Task to complete: Each entry that follows is to be duplicated exactly, without its images.

Dataset extract:

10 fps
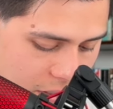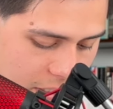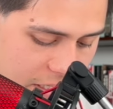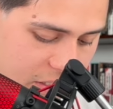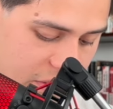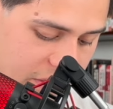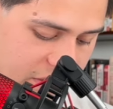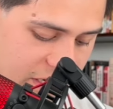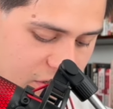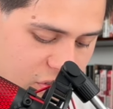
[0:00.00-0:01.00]
And
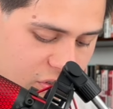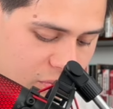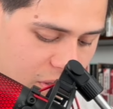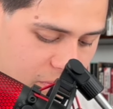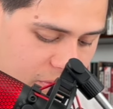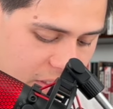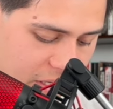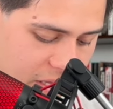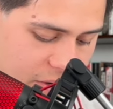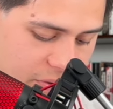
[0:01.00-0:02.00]
this here is just the probability
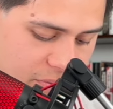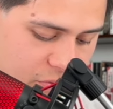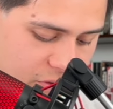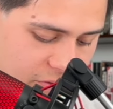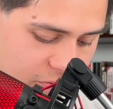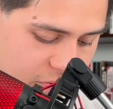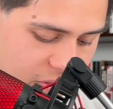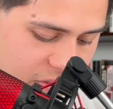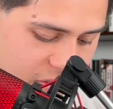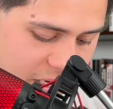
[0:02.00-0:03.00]
that we observe
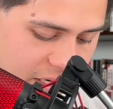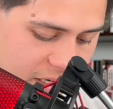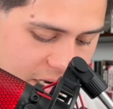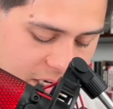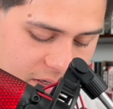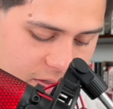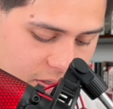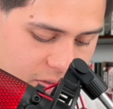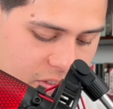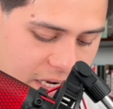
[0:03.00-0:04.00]
the state and
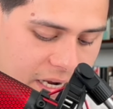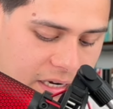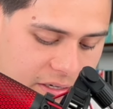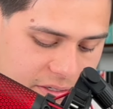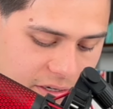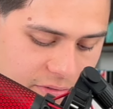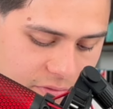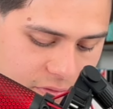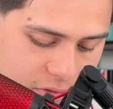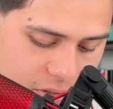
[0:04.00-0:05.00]
the psi n
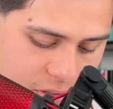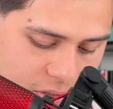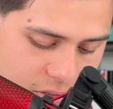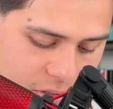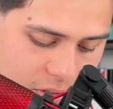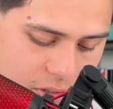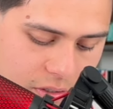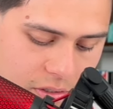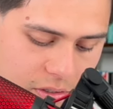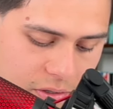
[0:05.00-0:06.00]
itself.
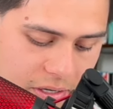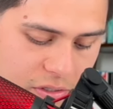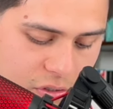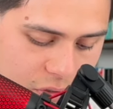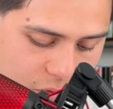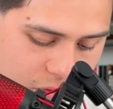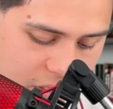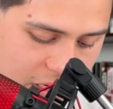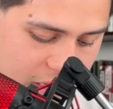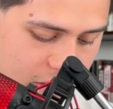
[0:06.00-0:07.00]
All right, so
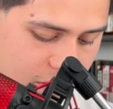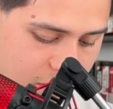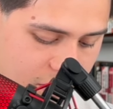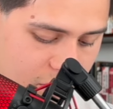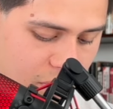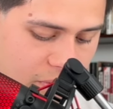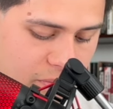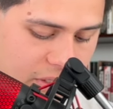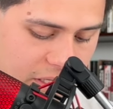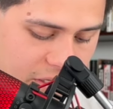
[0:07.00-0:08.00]
again, this is the
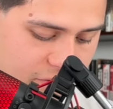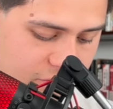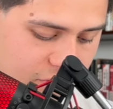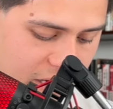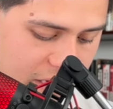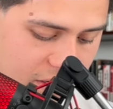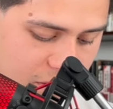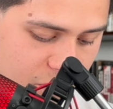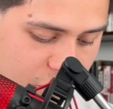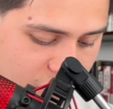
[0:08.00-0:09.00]
probability to find an
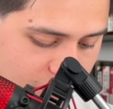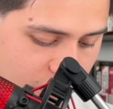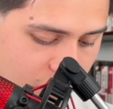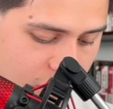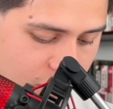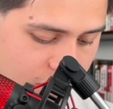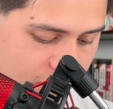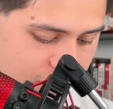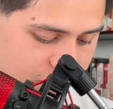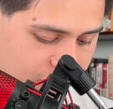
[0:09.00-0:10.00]
observable
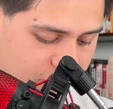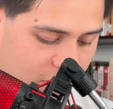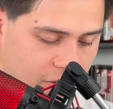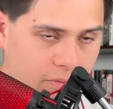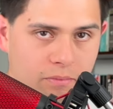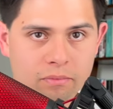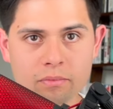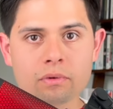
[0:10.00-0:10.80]
from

Output of the exercise:
10 fps
[0:00.00-0:01.00]
And
[0:01.00-0:02.00]
this here is just the probability
[0:02.00-0:03.00]
that we observe
[0:03.00-0:04.00]
the state and
[0:04.00-0:05.00]
the psi n
[0:05.00-0:06.00]
itself.
[0:06.00-0:07.00]
All right, so
[0:07.00-0:08.00]
again, this is the
[0:08.00-0:09.00]
probability to find an
[0:09.00-0:10.00]
observable
[0:10.00-0:10.80]
from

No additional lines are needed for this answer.